▸ **DATA SECTION**
↓

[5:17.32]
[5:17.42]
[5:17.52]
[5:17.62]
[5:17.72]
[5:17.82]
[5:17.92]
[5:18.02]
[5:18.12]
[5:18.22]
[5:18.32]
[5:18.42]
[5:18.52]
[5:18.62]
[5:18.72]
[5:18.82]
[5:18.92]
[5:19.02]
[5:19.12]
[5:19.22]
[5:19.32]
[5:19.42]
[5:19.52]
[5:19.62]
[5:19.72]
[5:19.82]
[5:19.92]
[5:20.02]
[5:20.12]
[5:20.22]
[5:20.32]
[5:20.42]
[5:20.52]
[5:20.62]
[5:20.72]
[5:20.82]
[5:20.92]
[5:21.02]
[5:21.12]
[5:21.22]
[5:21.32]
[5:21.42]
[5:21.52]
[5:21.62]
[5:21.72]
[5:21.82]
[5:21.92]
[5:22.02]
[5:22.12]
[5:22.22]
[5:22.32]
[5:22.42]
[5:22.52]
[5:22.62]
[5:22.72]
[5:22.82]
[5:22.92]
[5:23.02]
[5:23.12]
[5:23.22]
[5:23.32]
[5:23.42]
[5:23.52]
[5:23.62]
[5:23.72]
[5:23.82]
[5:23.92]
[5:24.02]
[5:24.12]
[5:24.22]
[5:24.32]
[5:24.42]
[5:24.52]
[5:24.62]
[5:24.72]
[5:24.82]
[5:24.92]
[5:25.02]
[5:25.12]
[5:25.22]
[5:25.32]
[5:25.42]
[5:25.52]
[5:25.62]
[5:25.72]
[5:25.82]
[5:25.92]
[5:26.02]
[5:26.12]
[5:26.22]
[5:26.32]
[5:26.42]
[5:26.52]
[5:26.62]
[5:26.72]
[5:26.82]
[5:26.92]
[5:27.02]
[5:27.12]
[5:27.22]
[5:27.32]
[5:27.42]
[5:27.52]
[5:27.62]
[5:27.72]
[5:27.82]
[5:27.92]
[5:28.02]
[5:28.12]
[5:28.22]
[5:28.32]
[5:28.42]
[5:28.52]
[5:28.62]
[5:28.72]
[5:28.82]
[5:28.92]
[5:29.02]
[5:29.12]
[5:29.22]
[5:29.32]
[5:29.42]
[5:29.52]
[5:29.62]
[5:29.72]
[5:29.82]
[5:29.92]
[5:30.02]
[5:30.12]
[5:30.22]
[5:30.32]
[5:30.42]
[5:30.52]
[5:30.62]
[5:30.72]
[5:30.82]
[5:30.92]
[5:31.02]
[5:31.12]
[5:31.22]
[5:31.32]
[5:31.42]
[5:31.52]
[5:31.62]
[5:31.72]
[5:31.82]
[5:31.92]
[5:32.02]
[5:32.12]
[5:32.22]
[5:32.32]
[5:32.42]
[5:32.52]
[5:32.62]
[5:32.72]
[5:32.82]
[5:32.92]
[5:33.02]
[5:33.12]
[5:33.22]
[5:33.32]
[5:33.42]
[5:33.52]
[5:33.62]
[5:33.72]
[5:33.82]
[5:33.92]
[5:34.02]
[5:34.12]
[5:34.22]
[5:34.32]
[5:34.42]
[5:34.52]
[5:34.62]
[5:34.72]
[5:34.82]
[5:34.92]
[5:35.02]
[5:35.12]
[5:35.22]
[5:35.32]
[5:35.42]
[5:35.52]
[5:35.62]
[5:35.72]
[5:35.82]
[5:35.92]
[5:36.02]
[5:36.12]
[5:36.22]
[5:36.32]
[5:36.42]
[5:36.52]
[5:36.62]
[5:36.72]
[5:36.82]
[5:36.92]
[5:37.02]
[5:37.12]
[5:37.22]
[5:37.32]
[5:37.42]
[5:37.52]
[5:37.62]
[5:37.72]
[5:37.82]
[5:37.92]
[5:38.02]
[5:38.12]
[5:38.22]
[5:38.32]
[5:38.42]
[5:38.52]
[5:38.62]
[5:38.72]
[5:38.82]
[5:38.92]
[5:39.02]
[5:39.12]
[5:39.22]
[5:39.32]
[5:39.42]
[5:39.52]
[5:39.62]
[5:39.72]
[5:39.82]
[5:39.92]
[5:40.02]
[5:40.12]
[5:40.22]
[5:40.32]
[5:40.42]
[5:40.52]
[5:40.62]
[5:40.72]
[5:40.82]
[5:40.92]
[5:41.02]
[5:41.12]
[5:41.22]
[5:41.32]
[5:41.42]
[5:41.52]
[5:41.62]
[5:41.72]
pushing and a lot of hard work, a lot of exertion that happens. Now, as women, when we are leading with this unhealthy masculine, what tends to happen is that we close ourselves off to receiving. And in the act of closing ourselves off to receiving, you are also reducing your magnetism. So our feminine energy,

↑

▸ **WHAT TO WORK ON**
Could you write out all of the data again, exactly as given?

▸ **SOLUTION TO THE PROBLEM**
[5:17.32]
[5:17.42]
[5:17.52]
[5:17.62]
[5:17.72]
[5:17.82]
[5:17.92]
[5:18.02]
[5:18.12]
[5:18.22]
[5:18.32]
[5:18.42]
[5:18.52]
[5:18.62]
[5:18.72]
[5:18.82]
[5:18.92]
[5:19.02]
[5:19.12]
[5:19.22]
[5:19.32]
[5:19.42]
[5:19.52]
[5:19.62]
[5:19.72]
[5:19.82]
[5:19.92]
[5:20.02]
[5:20.12]
[5:20.22]
[5:20.32]
[5:20.42]
[5:20.52]
[5:20.62]
[5:20.72]
[5:20.82]
[5:20.92]
[5:21.02]
[5:21.12]
[5:21.22]
[5:21.32]
[5:21.42]
[5:21.52]
[5:21.62]
[5:21.72]
[5:21.82]
[5:21.92]
[5:22.02]
[5:22.12]
[5:22.22]
[5:22.32]
[5:22.42]
[5:22.52]
[5:22.62]
[5:22.72]
[5:22.82]
[5:22.92]
[5:23.02]
[5:23.12]
[5:23.22]
[5:23.32]
[5:23.42]
[5:23.52]
[5:23.62]
[5:23.72]
[5:23.82]
[5:23.92]
[5:24.02]
[5:24.12]
[5:24.22]
[5:24.32]
[5:24.42]
[5:24.52]
[5:24.62]
[5:24.72]
[5:24.82]
[5:24.92]
[5:25.02]
[5:25.12]
[5:25.22]
[5:25.32]
[5:25.42]
[5:25.52]
[5:25.62]
[5:25.72]
[5:25.82]
[5:25.92]
[5:26.02]
[5:26.12]
[5:26.22]
[5:26.32]
[5:26.42]
[5:26.52]
[5:26.62]
[5:26.72]
[5:26.82]
[5:26.92]
[5:27.02]
[5:27.12]
[5:27.22]
[5:27.32]
[5:27.42]
[5:27.52]
[5:27.62]
[5:27.72]
[5:27.82]
[5:27.92]
[5:28.02]
[5:28.12]
[5:28.22]
[5:28.32]
[5:28.42]
[5:28.52]
[5:28.62]
[5:28.72]
[5:28.82]
[5:28.92]
[5:29.02]
[5:29.12]
[5:29.22]
[5:29.32]
[5:29.42]
[5:29.52]
[5:29.62]
[5:29.72]
[5:29.82]
[5:29.92]
[5:30.02]
[5:30.12]
[5:30.22]
[5:30.32]
[5:30.42]
[5:30.52]
[5:30.62]
[5:30.72]
[5:30.82]
[5:30.92]
[5:31.02]
[5:31.12]
[5:31.22]
[5:31.32]
[5:31.42]
[5:31.52]
[5:31.62]
[5:31.72]
[5:31.82]
[5:31.92]
[5:32.02]
[5:32.12]
[5:32.22]
[5:32.32]
[5:32.42]
[5:32.52]
[5:32.62]
[5:32.72]
[5:32.82]
[5:32.92]
[5:33.02]
[5:33.12]
[5:33.22]
[5:33.32]
[5:33.42]
[5:33.52]
[5:33.62]
[5:33.72]
[5:33.82]
[5:33.92]
[5:34.02]
[5:34.12]
[5:34.22]
[5:34.32]
[5:34.42]
[5:34.52]
[5:34.62]
[5:34.72]
[5:34.82]
[5:34.92]
[5:35.02]
[5:35.12]
[5:35.22]
[5:35.32]
[5:35.42]
[5:35.52]
[5:35.62]
[5:35.72]
[5:35.82]
[5:35.92]
[5:36.02]
[5:36.12]
[5:36.22]
[5:36.32]
[5:36.42]
[5:36.52]
[5:36.62]
[5:36.72]
[5:36.82]
[5:36.92]
[5:37.02]
[5:37.12]
[5:37.22]
[5:37.32]
[5:37.42]
[5:37.52]
[5:37.62]
[5:37.72]
[5:37.82]
[5:37.92]
[5:38.02]
[5:38.12]
[5:38.22]
[5:38.32]
[5:38.42]
[5:38.52]
[5:38.62]
[5:38.72]
[5:38.82]
[5:38.92]
[5:39.02]
[5:39.12]
[5:39.22]
[5:39.32]
[5:39.42]
[5:39.52]
[5:39.62]
[5:39.72]
[5:39.82]
[5:39.92]
[5:40.02]
[5:40.12]
[5:40.22]
[5:40.32]
[5:40.42]
[5:40.52]
[5:40.62]
[5:40.72]
[5:40.82]
[5:40.92]
[5:41.02]
[5:41.12]
[5:41.22]
[5:41.32]
[5:41.42]
[5:41.52]
[5:41.62]
[5:41.72]
pushing and a lot of hard work, a lot of exertion that happens. Now, as women, when we are leading with this unhealthy masculine, what tends to happen is that we close ourselves off to receiving. And in the act of closing ourselves off to receiving, you are also reducing your magnetism. So our feminine energy,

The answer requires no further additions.